Le parole “epidemia” e “pandemia” riguardano le malattie infettive, quelle causate da agenti che entrano in contatto con un individuo (come i virus, appunto), si riproducono e ne causano un’alterazione. La differenza tra epidemia e pandemia non ha a che fare con la gravità di una malattia, ma con la sua diffusione geografica. Le malattie infettive, spiega l’Istituto Superiore della Sanità, hanno caratteristiche diverse di diffusione. Alcune sono molto contagiose e altre lo sono meno. In base alla suscettibilità della popolazione e alla circolazione dell’agente infettivo, una malattia infettiva può manifestarsi in una popolazione in forma sporadica, epidemica, endemica o pandemica (“Pan-demos”, in greco, significa “tutto il popolo”).

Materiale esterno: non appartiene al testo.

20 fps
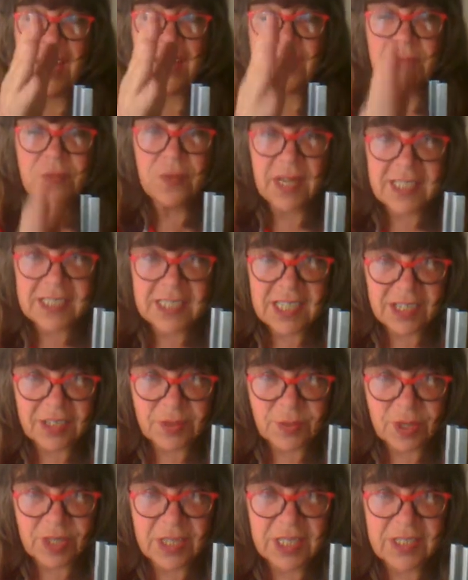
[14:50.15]
the right side of the
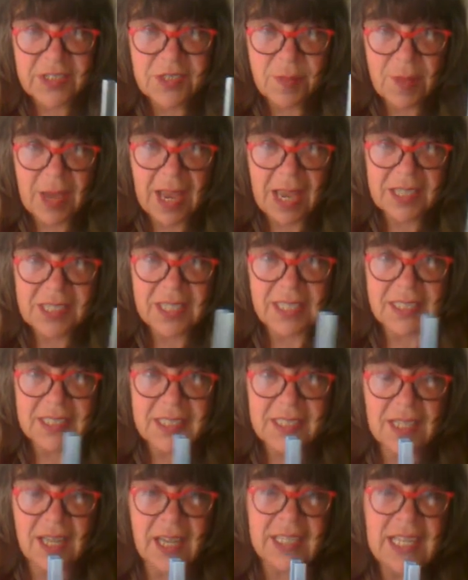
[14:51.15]
body is the masculine
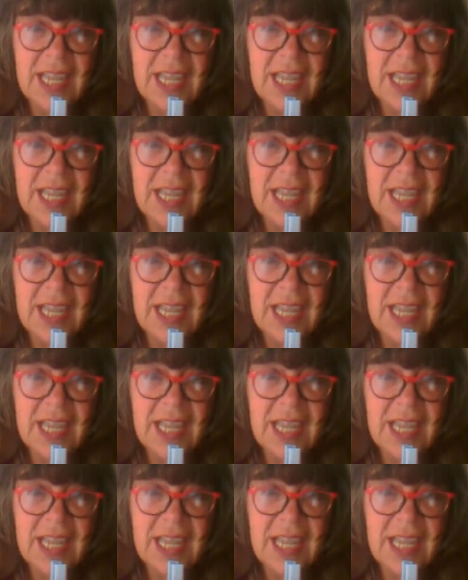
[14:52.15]
side.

Il caso sporadico è quello che si manifesta in una popolazione in cui una certa malattia non è sempre presente. Una malattia è invece definita endemica quando l’agente responsabile è stabilmente presente e circola nella popolazione, manifestandosi con un numero di casi più o meno elevato, ma distribuito uniformemente nel tempo.

L’epidemia è la manifestazione collettiva di una malattia, e si verifica quando il numero dei casi aumenta rapidamente in breve tempo e interessa in una particolare area un numero di persone più alto rispetto alla media, per una certa comunità. Gli elementi che portano a un contagio inaspettato e quindi al superamento della soglia di trasmissione possono essere diversi. L’agente infettivo diventa più resistente; varia, cioè si riduce, l’immunità verso quell’agente; oppure l’agente non era prima presente all’interno di una popolazione che dunque si trova ad affrontarlo per la prima volta.

L’OMS parla invece di pandemia quando un nuovo agente patogeno per il quale le persone non hanno immunità si diffonde rapidamente e con facilità in una zona molto più vasta e diffusa rispetto a quella solitamente interessata da un’epidemia. L’OMS identifica sei fasi che portano alla pandemia: una di queste prevede un’area con una presenza di infezioni paragonabile a quella del paese in cui sono iniziati i contagi. I dati che provengono finora da altre parti del mondo, al di fuori della Cina, indicano un numero ancora relativamente basso di nuovi casi e inducono quindi a qualche prudenza nel parlare di pandemia. Tra le pandemie più conosciute nella storia ci fu la cosiddetta “spagnola” che si diffuse tra il 1918 e il 1919, e l’asiatica del 1957.

Mary-Louise McLaws, esperta nel controllo delle infezioni che ha lavorato come consulente dell’OMS, ha spiegato al Guardian che dichiarare una pandemia non è sempre un procedimento automatico e chiaro, perché i parametri utilizzati possono variare. Non esiste una soglia ben definita, come per esempio un numero preciso di decessi o di contagi, né esiste un numero preciso di paesi colpiti che deve essere raggiunto: spetta alla discrezionalità dei responsabili dell’OMS. Il virus della SARS, identificato nel 2003, non venne dichiarato pandemico dall’OMS nonostante avesse interessato 26 paesi, anche perché la sua diffusione fu contenuta rapidamente e poche nazioni ne furono significativamente colpite.